How would you handle children’s questions when they’re too curious to know about a particular thing

questions
Nathaniel is curious to know why one flower is yellow-orange while the other one is white.

Many parents find it hard to be really attentive and in encouraging their children’s curiosity all the time. This is due to the fact that children are, naturally, very eager to know. But the way we handle their questions should be what matters most.

There are times especially those when being pressed for time that our answers would be “I don’t know, but maybe we could get someone or something who/which could tell us.” Or we could just say, “That’s a really interesting question. We could try googling for it this afternoon or maybe this evening or talk about it in the weekend.”

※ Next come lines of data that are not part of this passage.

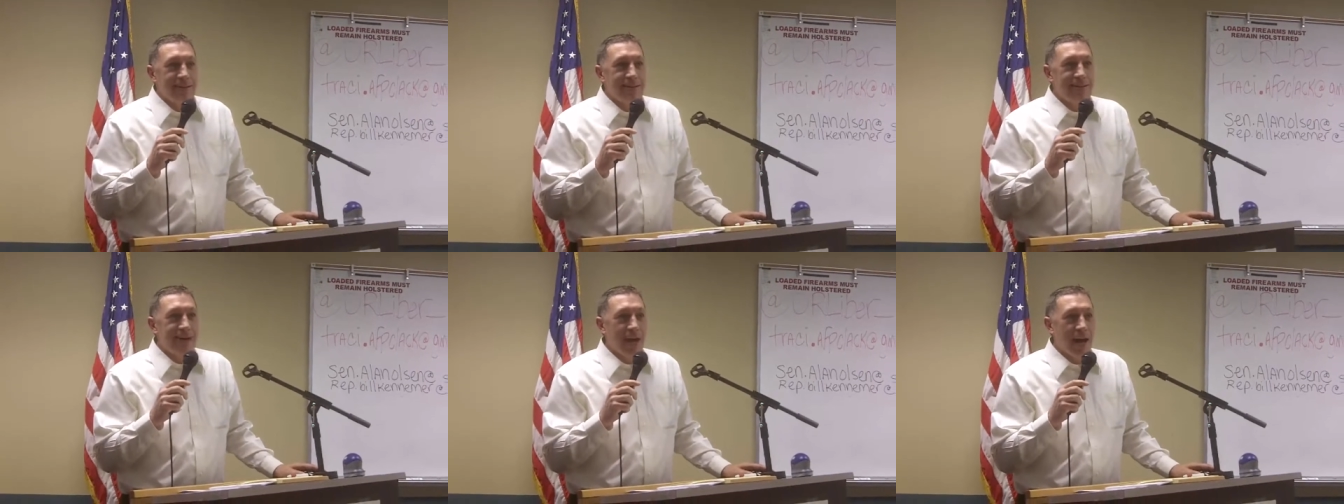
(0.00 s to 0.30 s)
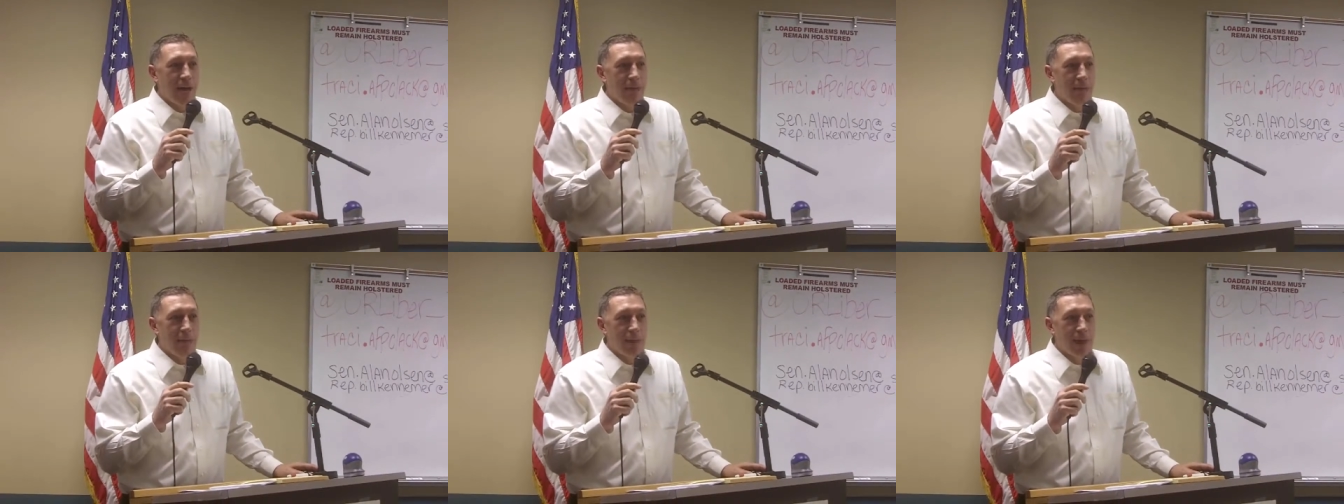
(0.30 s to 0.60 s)
to
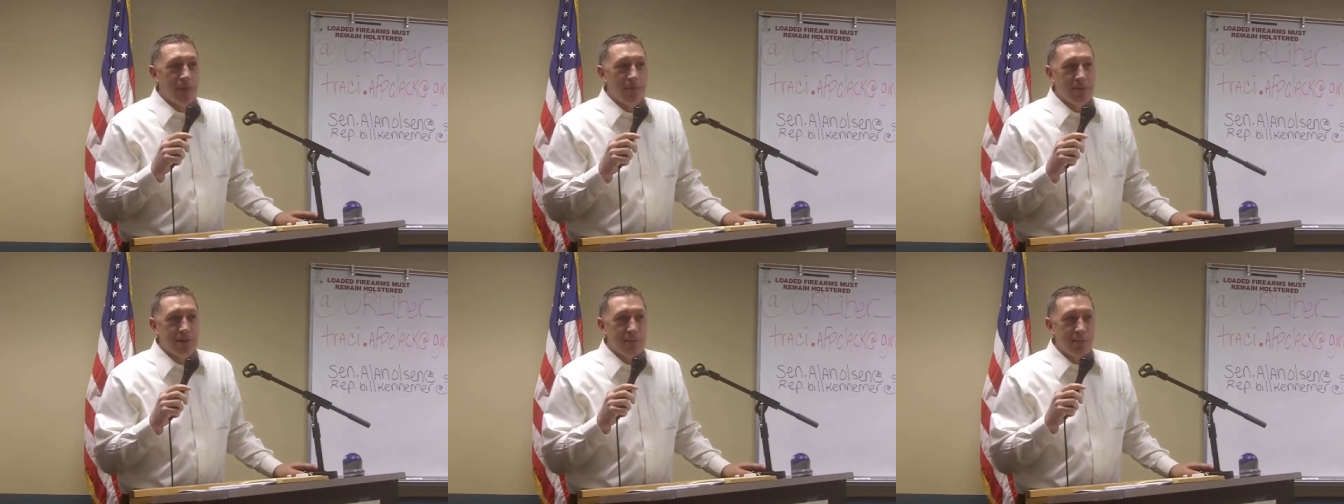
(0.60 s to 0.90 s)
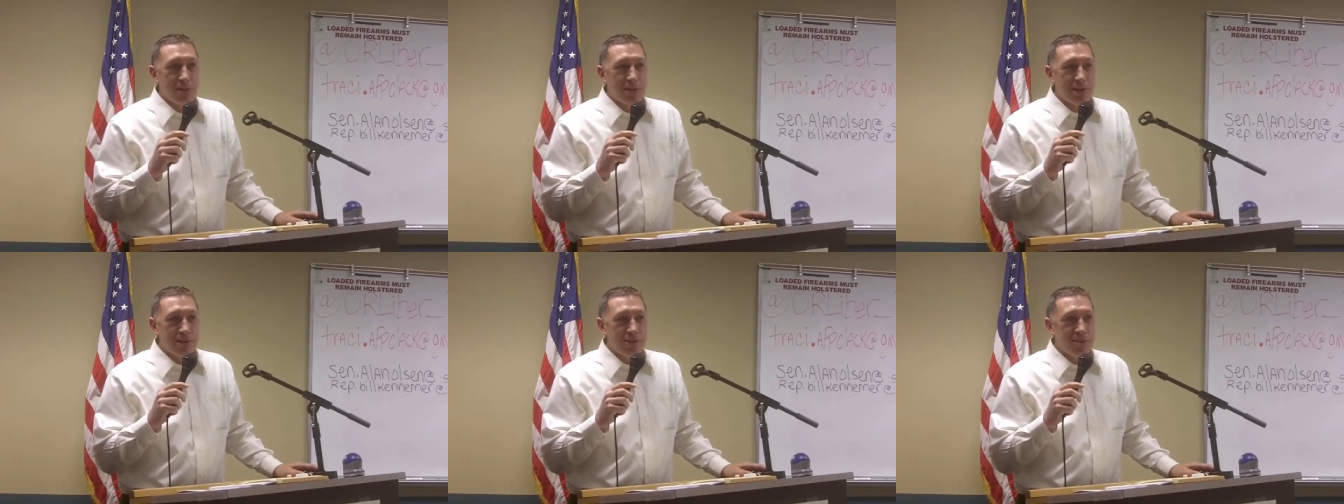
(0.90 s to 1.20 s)
come and be able to
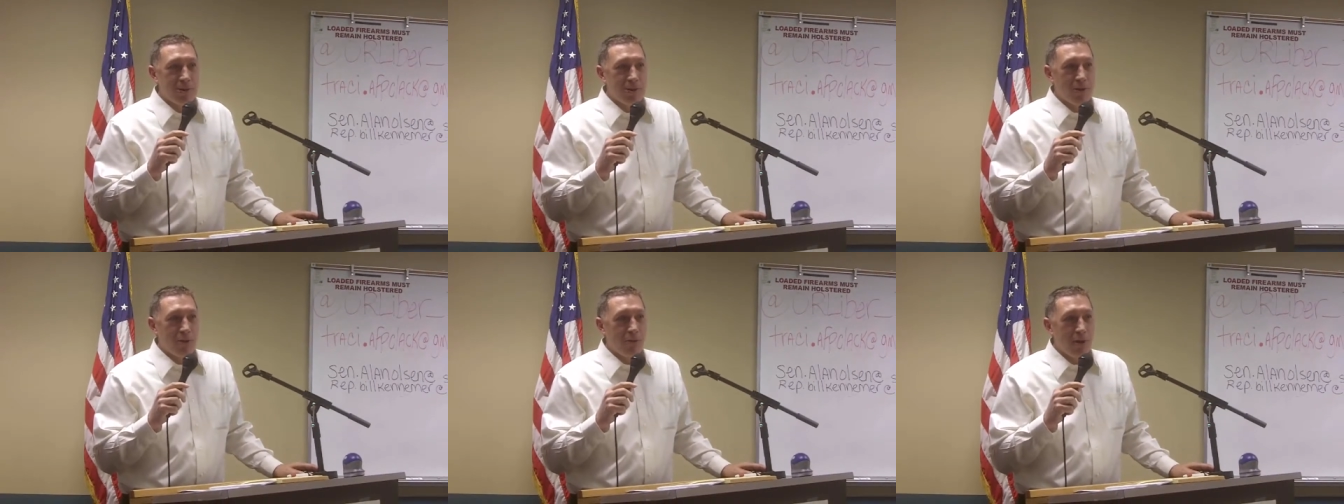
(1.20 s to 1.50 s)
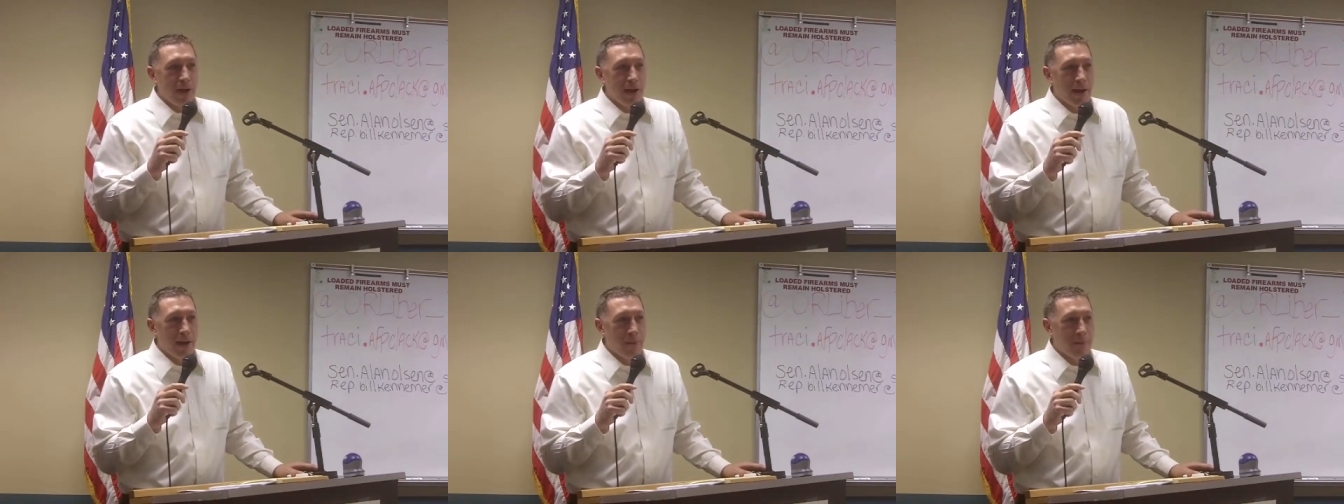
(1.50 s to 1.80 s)
preach to the
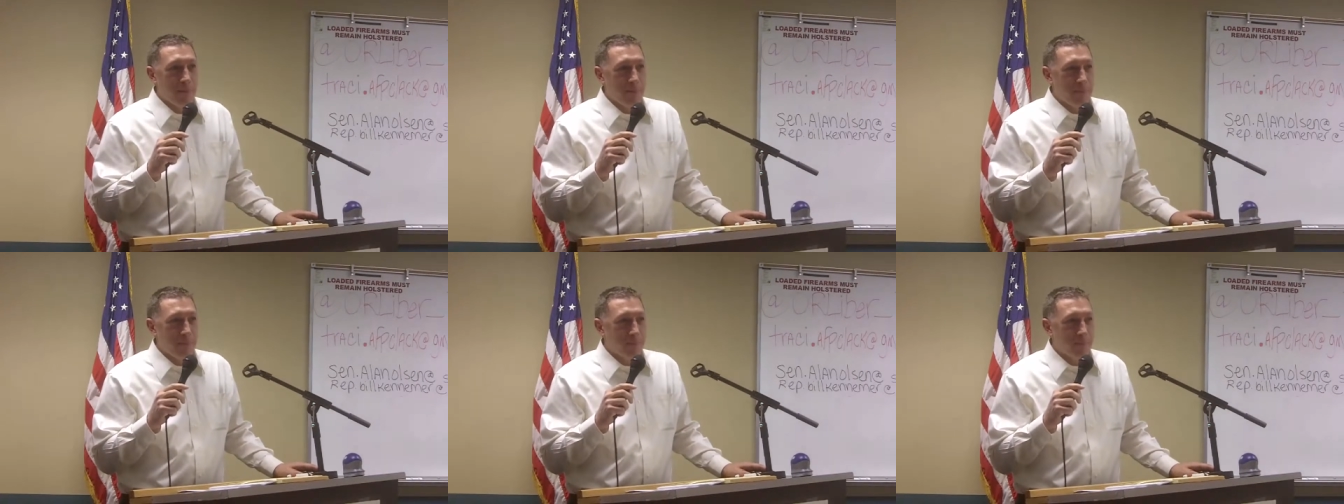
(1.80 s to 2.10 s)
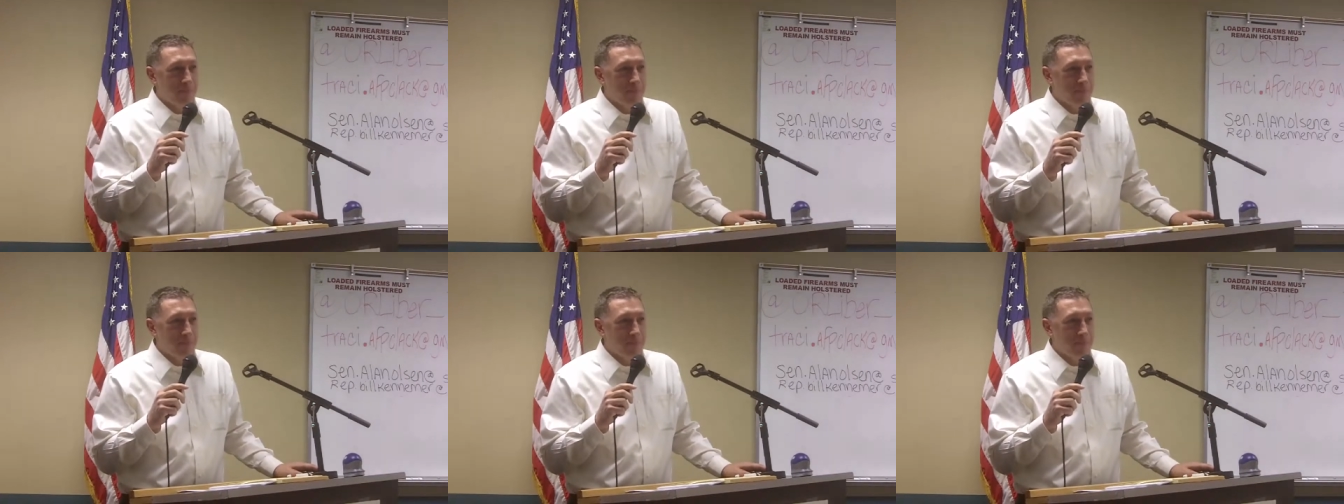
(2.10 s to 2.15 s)
choir.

In handling children’s questions, it is important to consider these things:

  • Try asking curious questions yourself. When you’re on a picnic at the beach together, ask questions such as, “Why do you think the waves always rush to the shore?” Where did the sea gets its water?” Why do you think the sky is blue?”

When you’re asking questions, you’re showing interests in the first place. When you’re asking questions, you’re encouraging them to use their imaginations. When you’re asking questions, you’re actually enriching the way they think.

  • Explain, explain, and explain. Take time to explain what they already know and want to know more about the subject. You should find way to discover what they’re really thinking at their current levels of reasoning. Try building on what they already know or jog their memories by saying, “Remember what we said last time when we tackled about this question?”
  • Help them think through the questions and deduce possible solutions. It is normal for young children to immediately seek a ready-made answer from the nearest adult when they saw something that sparks their curiosity. They probably have an idea or a clue to the answer but just hadn’t taken the time to think it through.

Important: Parents or the other significant adults of their lives don’t have to give all the answers. But they could help their children think through the question and guide them in discovering the answers. Sometimes these kids would be able to find a way to come up with interesting theories and in formulating answers quite well.

We should remember that each time we give our children the opportunity to inquire and explore and if we’re encouraging them to ask questions, that they would continue to observe, wonder, and make speculations and connections throughout life.